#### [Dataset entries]
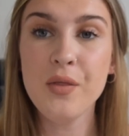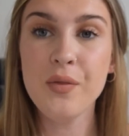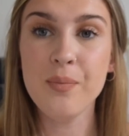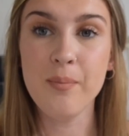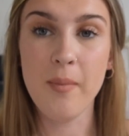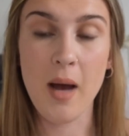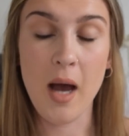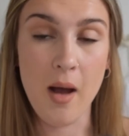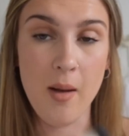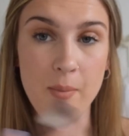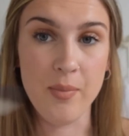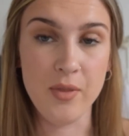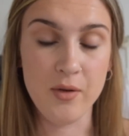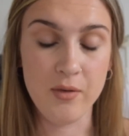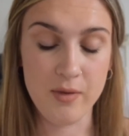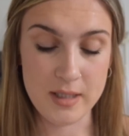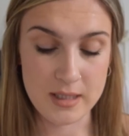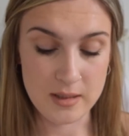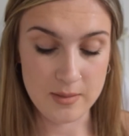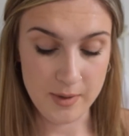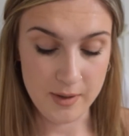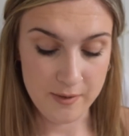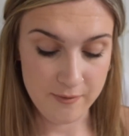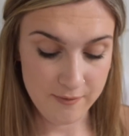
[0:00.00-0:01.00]
um, the rest
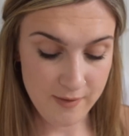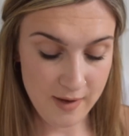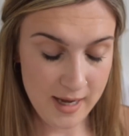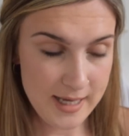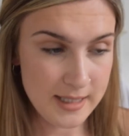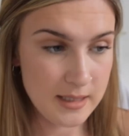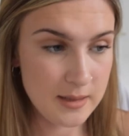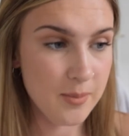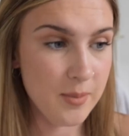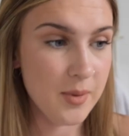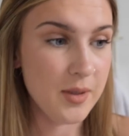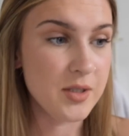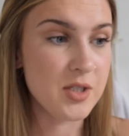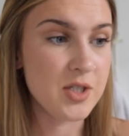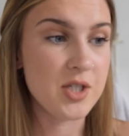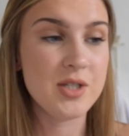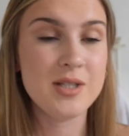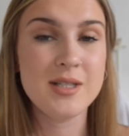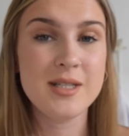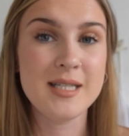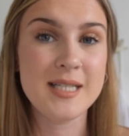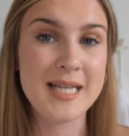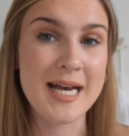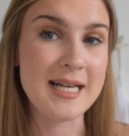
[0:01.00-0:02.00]
of my face, but
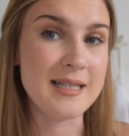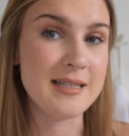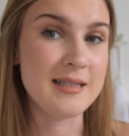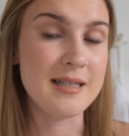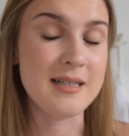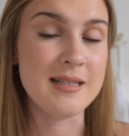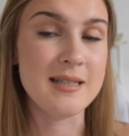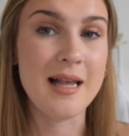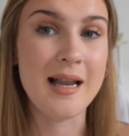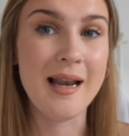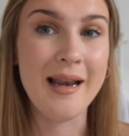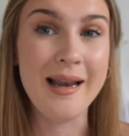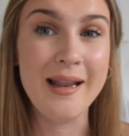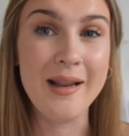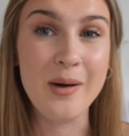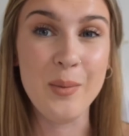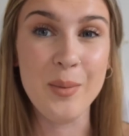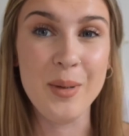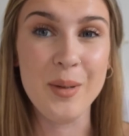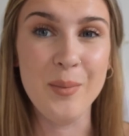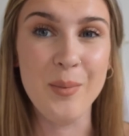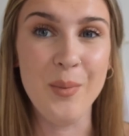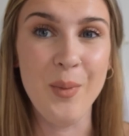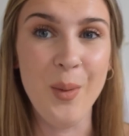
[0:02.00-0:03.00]
just to test this a little
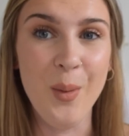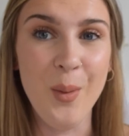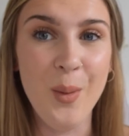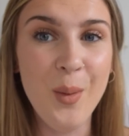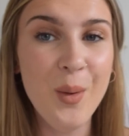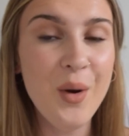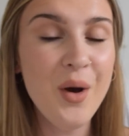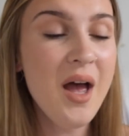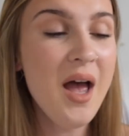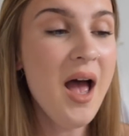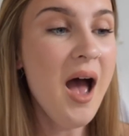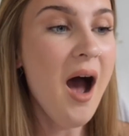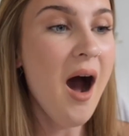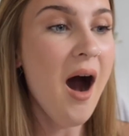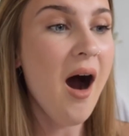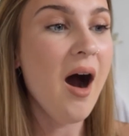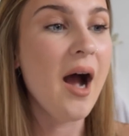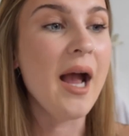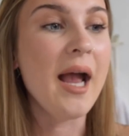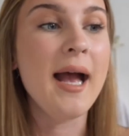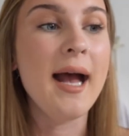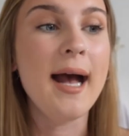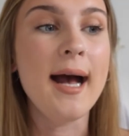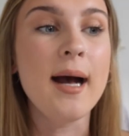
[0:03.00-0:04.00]
bit more,
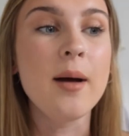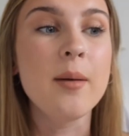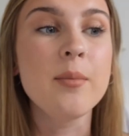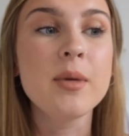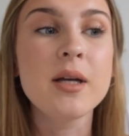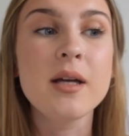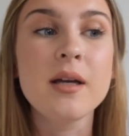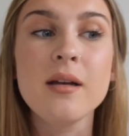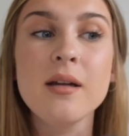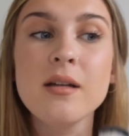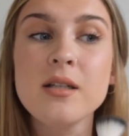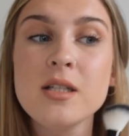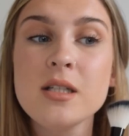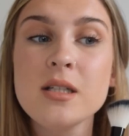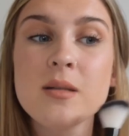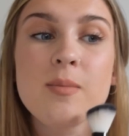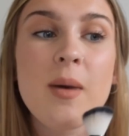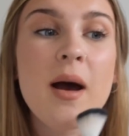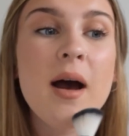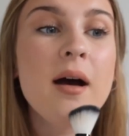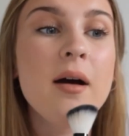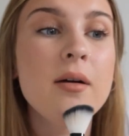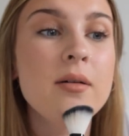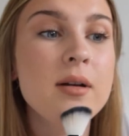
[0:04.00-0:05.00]
I am going to just
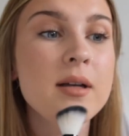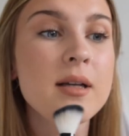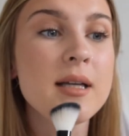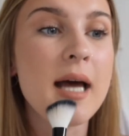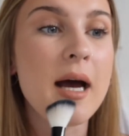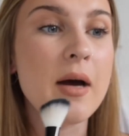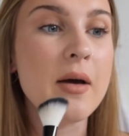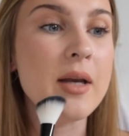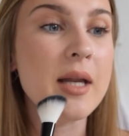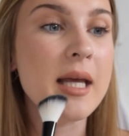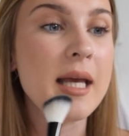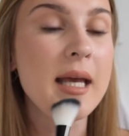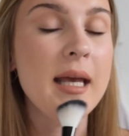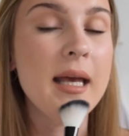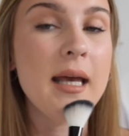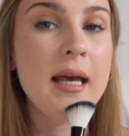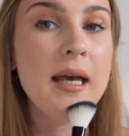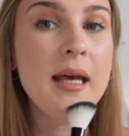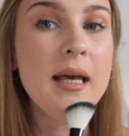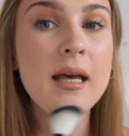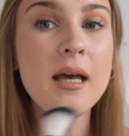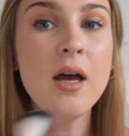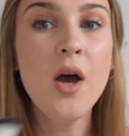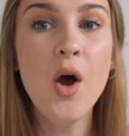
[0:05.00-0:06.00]
powder down
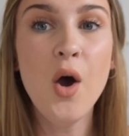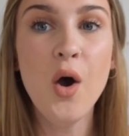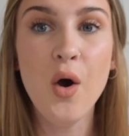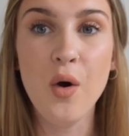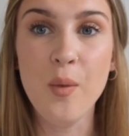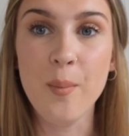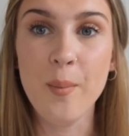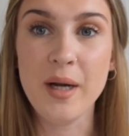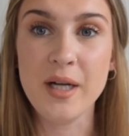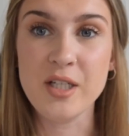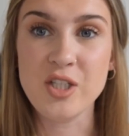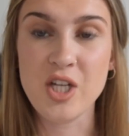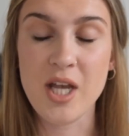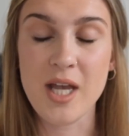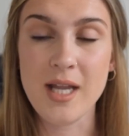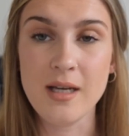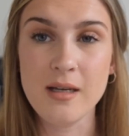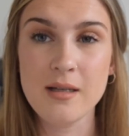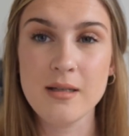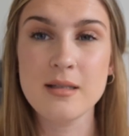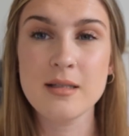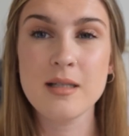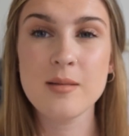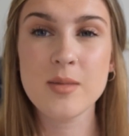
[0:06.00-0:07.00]
here on my chin,
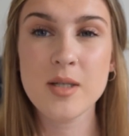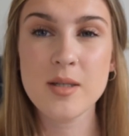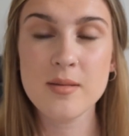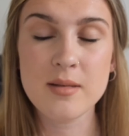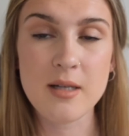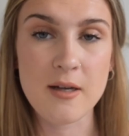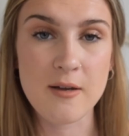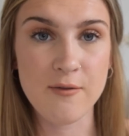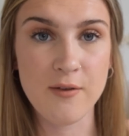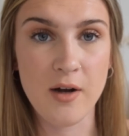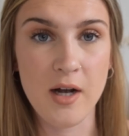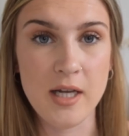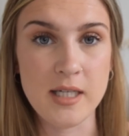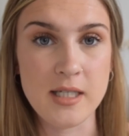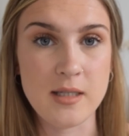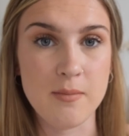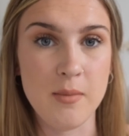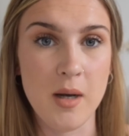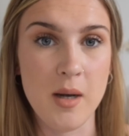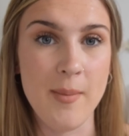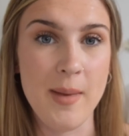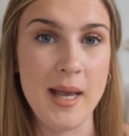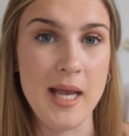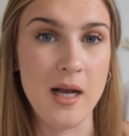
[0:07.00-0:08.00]
because sometimes I find
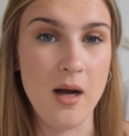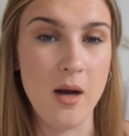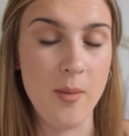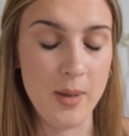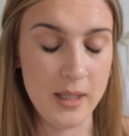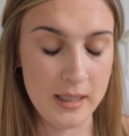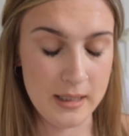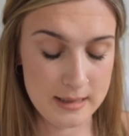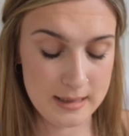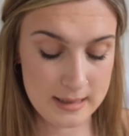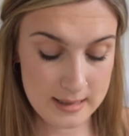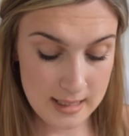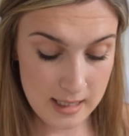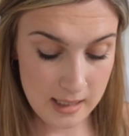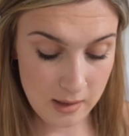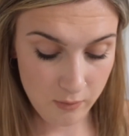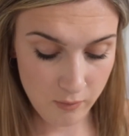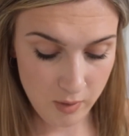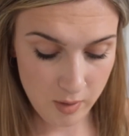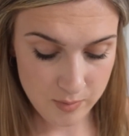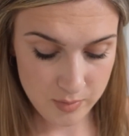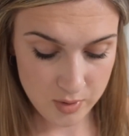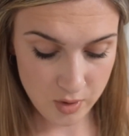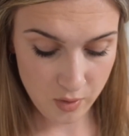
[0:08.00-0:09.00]
my makeup and concealer
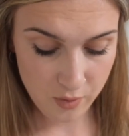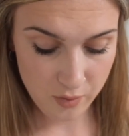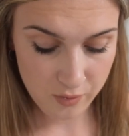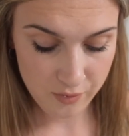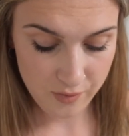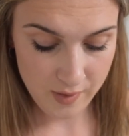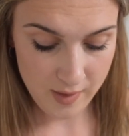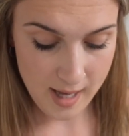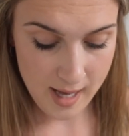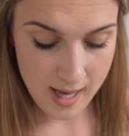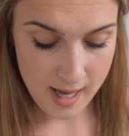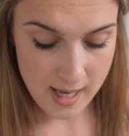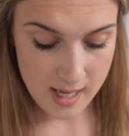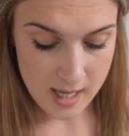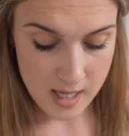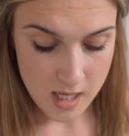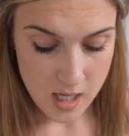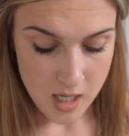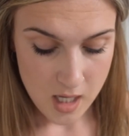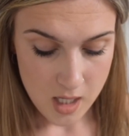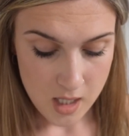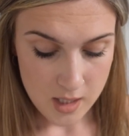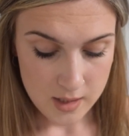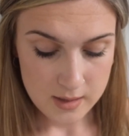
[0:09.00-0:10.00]
rubs off there.
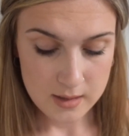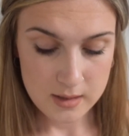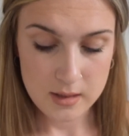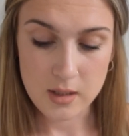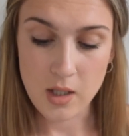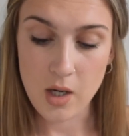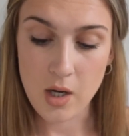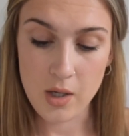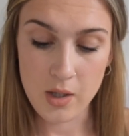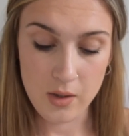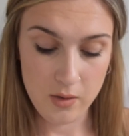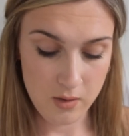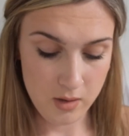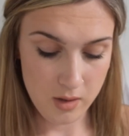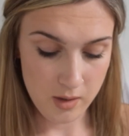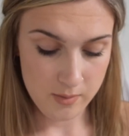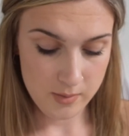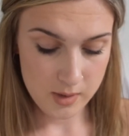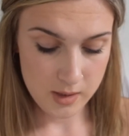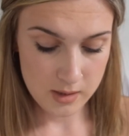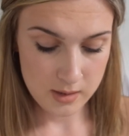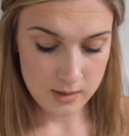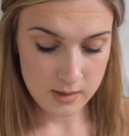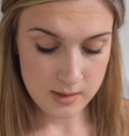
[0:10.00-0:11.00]
So I'm
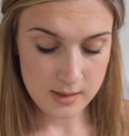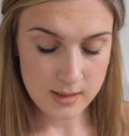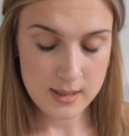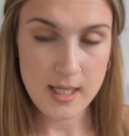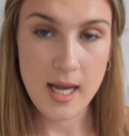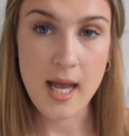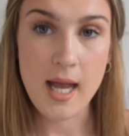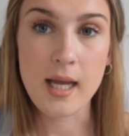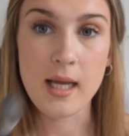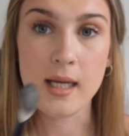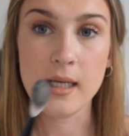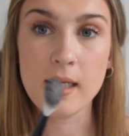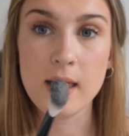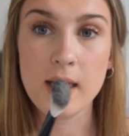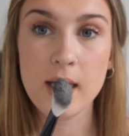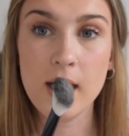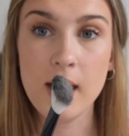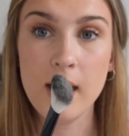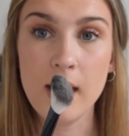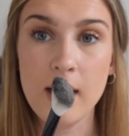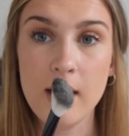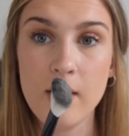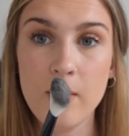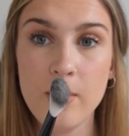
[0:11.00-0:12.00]
just going to take
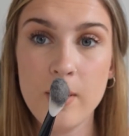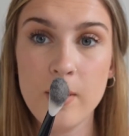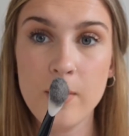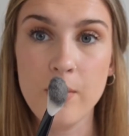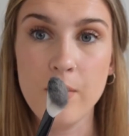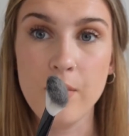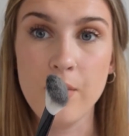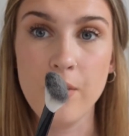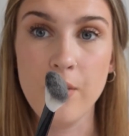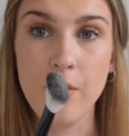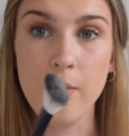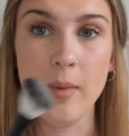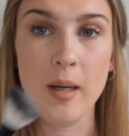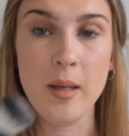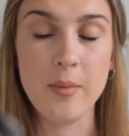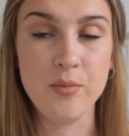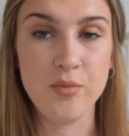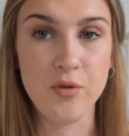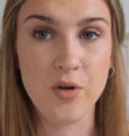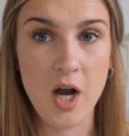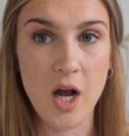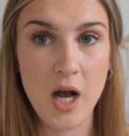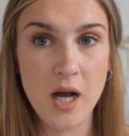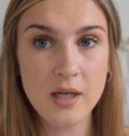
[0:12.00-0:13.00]
a little bit more on my
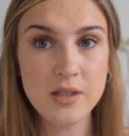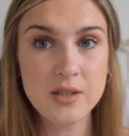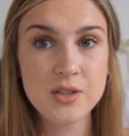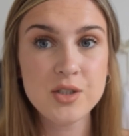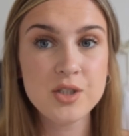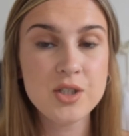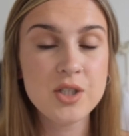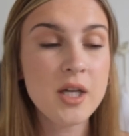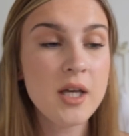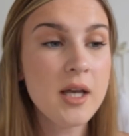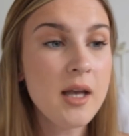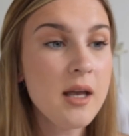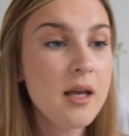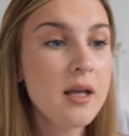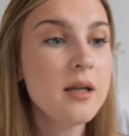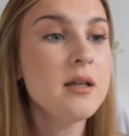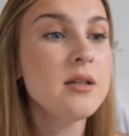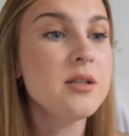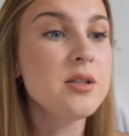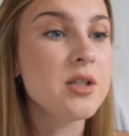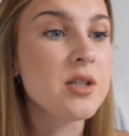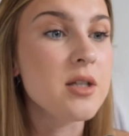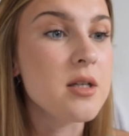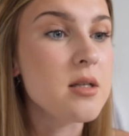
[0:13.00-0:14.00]
brush
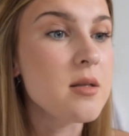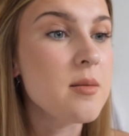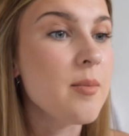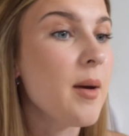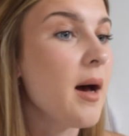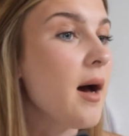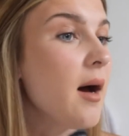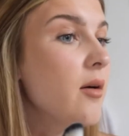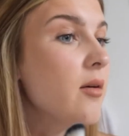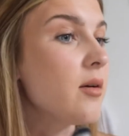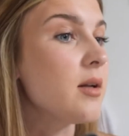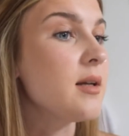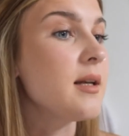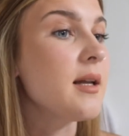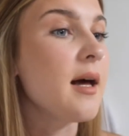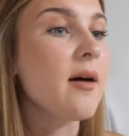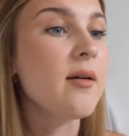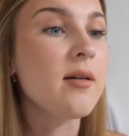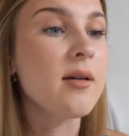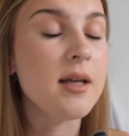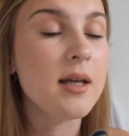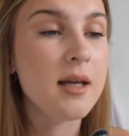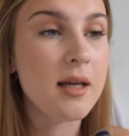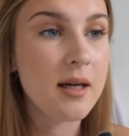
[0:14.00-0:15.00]
and just powder
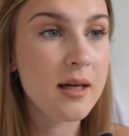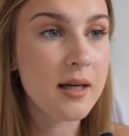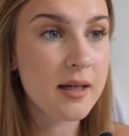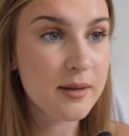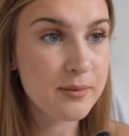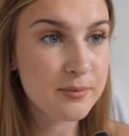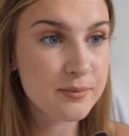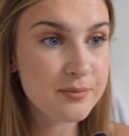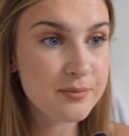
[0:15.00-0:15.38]
down here.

#### [TASK PROMPT]
Set down exactly the lines of the entries above from the one holding "[0:03.00-0:04.00]" through the last one, including both, with the pictures left out.

#### [EXPECTED ANSWER]
[0:03.00-0:04.00]
bit more,
[0:04.00-0:05.00]
I am going to just
[0:05.00-0:06.00]
powder down
[0:06.00-0:07.00]
here on my chin,
[0:07.00-0:08.00]
because sometimes I find
[0:08.00-0:09.00]
my makeup and concealer
[0:09.00-0:10.00]
rubs off there.
[0:10.00-0:11.00]
So I'm
[0:11.00-0:12.00]
just going to take
[0:12.00-0:13.00]
a little bit more on my
[0:13.00-0:14.00]
brush
[0:14.00-0:15.00]
and just powder
[0:15.00-0:15.38]
down here.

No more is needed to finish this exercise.